Action item:
Omit images. Retype all entries verbatim.

*** Records for the exercise Section Begins ***

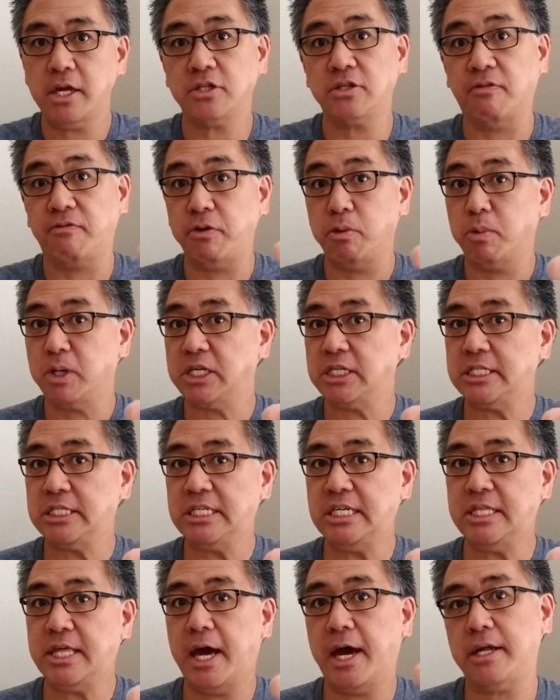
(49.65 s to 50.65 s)
So if you want to
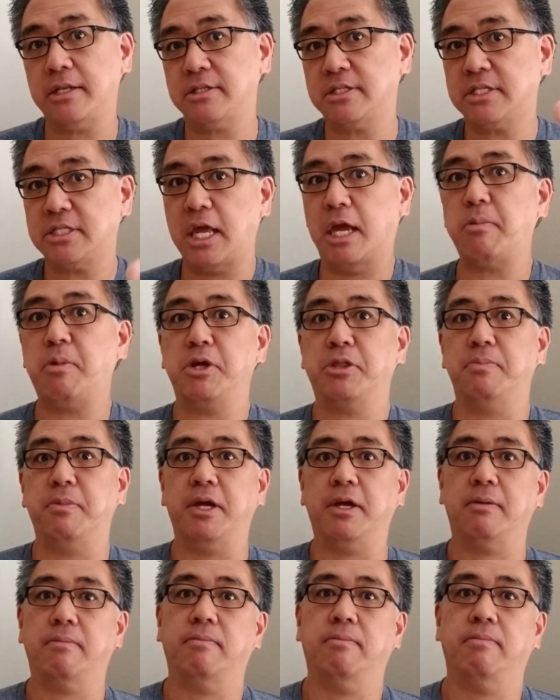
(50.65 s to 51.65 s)
see that, stay with me.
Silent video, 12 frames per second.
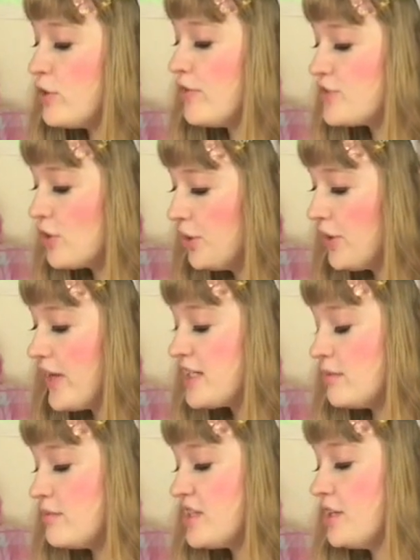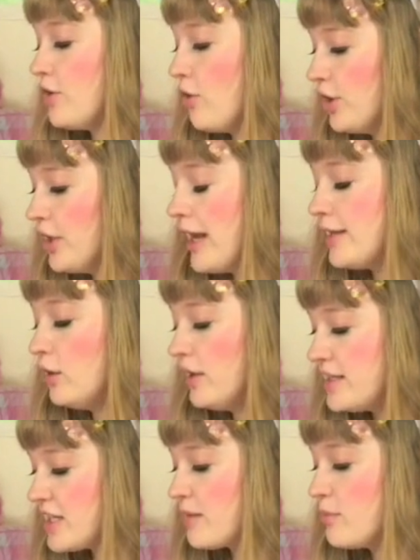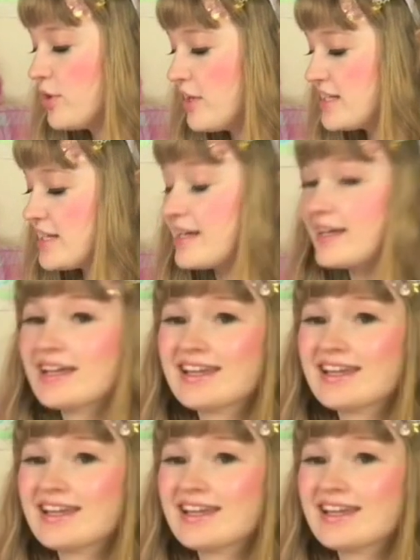You have sold items in an online Lolita community.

*** Records for the exercise Section Ends ***

Result:
(49.65 s to 50.65 s)
So if you want to
(50.65 s to 51.65 s)
see that, stay with me.
Silent video, 12 frames per second.
You have sold items in an online Lolita community.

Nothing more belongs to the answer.